What to do =>
Make an exact copy of the records below. Include every line.
※ ※ ※
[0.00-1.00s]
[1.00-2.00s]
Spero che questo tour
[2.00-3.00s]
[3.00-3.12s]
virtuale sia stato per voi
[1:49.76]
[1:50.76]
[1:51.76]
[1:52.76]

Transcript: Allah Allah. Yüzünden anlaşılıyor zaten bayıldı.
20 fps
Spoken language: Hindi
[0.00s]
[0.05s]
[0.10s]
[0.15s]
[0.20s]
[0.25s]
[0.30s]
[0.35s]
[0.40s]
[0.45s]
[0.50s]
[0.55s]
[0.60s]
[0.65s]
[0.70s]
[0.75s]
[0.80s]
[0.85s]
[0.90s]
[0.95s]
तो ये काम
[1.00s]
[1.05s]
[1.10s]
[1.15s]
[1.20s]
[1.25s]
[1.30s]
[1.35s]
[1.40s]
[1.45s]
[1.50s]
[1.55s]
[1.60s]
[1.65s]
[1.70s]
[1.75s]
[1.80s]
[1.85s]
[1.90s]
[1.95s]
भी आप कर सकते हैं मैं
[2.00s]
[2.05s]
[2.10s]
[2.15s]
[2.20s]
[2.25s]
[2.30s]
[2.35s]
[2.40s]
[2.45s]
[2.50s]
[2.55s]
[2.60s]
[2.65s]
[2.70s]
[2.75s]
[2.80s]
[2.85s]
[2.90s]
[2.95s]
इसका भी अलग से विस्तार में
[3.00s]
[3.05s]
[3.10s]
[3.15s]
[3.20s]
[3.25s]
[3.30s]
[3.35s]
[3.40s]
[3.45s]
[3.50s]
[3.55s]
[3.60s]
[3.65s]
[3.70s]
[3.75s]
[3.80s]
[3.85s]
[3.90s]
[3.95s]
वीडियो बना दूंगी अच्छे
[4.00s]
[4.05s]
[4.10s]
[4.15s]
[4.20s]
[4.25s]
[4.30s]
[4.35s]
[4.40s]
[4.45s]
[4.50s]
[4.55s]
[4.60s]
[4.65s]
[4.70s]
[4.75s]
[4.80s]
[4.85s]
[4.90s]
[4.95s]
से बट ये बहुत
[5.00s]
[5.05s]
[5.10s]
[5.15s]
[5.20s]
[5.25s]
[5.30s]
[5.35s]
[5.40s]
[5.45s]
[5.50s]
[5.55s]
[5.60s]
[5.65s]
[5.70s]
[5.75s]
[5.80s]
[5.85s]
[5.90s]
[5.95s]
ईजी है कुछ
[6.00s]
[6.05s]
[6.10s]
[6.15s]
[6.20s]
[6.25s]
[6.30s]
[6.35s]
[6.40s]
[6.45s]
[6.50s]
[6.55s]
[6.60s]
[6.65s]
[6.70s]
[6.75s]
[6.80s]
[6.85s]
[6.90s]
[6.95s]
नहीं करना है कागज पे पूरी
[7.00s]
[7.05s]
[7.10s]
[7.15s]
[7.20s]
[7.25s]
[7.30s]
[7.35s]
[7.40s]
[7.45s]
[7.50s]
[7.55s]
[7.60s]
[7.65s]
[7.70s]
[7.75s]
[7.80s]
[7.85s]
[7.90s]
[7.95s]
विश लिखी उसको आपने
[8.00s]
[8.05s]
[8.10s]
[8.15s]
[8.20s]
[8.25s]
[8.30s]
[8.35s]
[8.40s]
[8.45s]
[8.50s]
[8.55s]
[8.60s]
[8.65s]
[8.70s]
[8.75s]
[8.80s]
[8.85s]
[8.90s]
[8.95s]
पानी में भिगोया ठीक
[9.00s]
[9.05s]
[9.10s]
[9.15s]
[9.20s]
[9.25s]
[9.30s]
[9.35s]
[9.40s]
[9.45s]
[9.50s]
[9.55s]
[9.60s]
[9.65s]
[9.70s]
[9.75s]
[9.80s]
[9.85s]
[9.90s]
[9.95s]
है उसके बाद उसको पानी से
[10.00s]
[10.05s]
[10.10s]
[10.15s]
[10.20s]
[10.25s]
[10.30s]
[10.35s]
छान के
※ ※ ※
Written answer =>
[0.00-1.00s]
[1.00-2.00s]
Spero che questo tour
[2.00-3.00s]
[3.00-3.12s]
virtuale sia stato per voi
[1:49.76]
[1:50.76]
[1:51.76]
[1:52.76]

Transcript: Allah Allah. Yüzünden anlaşılıyor zaten bayıldı.
20 fps
Spoken language: Hindi
[0.00s]
[0.05s]
[0.10s]
[0.15s]
[0.20s]
[0.25s]
[0.30s]
[0.35s]
[0.40s]
[0.45s]
[0.50s]
[0.55s]
[0.60s]
[0.65s]
[0.70s]
[0.75s]
[0.80s]
[0.85s]
[0.90s]
[0.95s]
तो ये काम
[1.00s]
[1.05s]
[1.10s]
[1.15s]
[1.20s]
[1.25s]
[1.30s]
[1.35s]
[1.40s]
[1.45s]
[1.50s]
[1.55s]
[1.60s]
[1.65s]
[1.70s]
[1.75s]
[1.80s]
[1.85s]
[1.90s]
[1.95s]
भी आप कर सकते हैं मैं
[2.00s]
[2.05s]
[2.10s]
[2.15s]
[2.20s]
[2.25s]
[2.30s]
[2.35s]
[2.40s]
[2.45s]
[2.50s]
[2.55s]
[2.60s]
[2.65s]
[2.70s]
[2.75s]
[2.80s]
[2.85s]
[2.90s]
[2.95s]
इसका भी अलग से विस्तार में
[3.00s]
[3.05s]
[3.10s]
[3.15s]
[3.20s]
[3.25s]
[3.30s]
[3.35s]
[3.40s]
[3.45s]
[3.50s]
[3.55s]
[3.60s]
[3.65s]
[3.70s]
[3.75s]
[3.80s]
[3.85s]
[3.90s]
[3.95s]
वीडियो बना दूंगी अच्छे
[4.00s]
[4.05s]
[4.10s]
[4.15s]
[4.20s]
[4.25s]
[4.30s]
[4.35s]
[4.40s]
[4.45s]
[4.50s]
[4.55s]
[4.60s]
[4.65s]
[4.70s]
[4.75s]
[4.80s]
[4.85s]
[4.90s]
[4.95s]
से बट ये बहुत
[5.00s]
[5.05s]
[5.10s]
[5.15s]
[5.20s]
[5.25s]
[5.30s]
[5.35s]
[5.40s]
[5.45s]
[5.50s]
[5.55s]
[5.60s]
[5.65s]
[5.70s]
[5.75s]
[5.80s]
[5.85s]
[5.90s]
[5.95s]
ईजी है कुछ
[6.00s]
[6.05s]
[6.10s]
[6.15s]
[6.20s]
[6.25s]
[6.30s]
[6.35s]
[6.40s]
[6.45s]
[6.50s]
[6.55s]
[6.60s]
[6.65s]
[6.70s]
[6.75s]
[6.80s]
[6.85s]
[6.90s]
[6.95s]
नहीं करना है कागज पे पूरी
[7.00s]
[7.05s]
[7.10s]
[7.15s]
[7.20s]
[7.25s]
[7.30s]
[7.35s]
[7.40s]
[7.45s]
[7.50s]
[7.55s]
[7.60s]
[7.65s]
[7.70s]
[7.75s]
[7.80s]
[7.85s]
[7.90s]
[7.95s]
विश लिखी उसको आपने
[8.00s]
[8.05s]
[8.10s]
[8.15s]
[8.20s]
[8.25s]
[8.30s]
[8.35s]
[8.40s]
[8.45s]
[8.50s]
[8.55s]
[8.60s]
[8.65s]
[8.70s]
[8.75s]
[8.80s]
[8.85s]
[8.90s]
[8.95s]
पानी में भिगोया ठीक
[9.00s]
[9.05s]
[9.10s]
[9.15s]
[9.20s]
[9.25s]
[9.30s]
[9.35s]
[9.40s]
[9.45s]
[9.50s]
[9.55s]
[9.60s]
[9.65s]
[9.70s]
[9.75s]
[9.80s]
[9.85s]
[9.90s]
[9.95s]
है उसके बाद उसको पानी से
[10.00s]
[10.05s]
[10.10s]
[10.15s]
[10.20s]
[10.25s]
[10.30s]
[10.35s]
छान के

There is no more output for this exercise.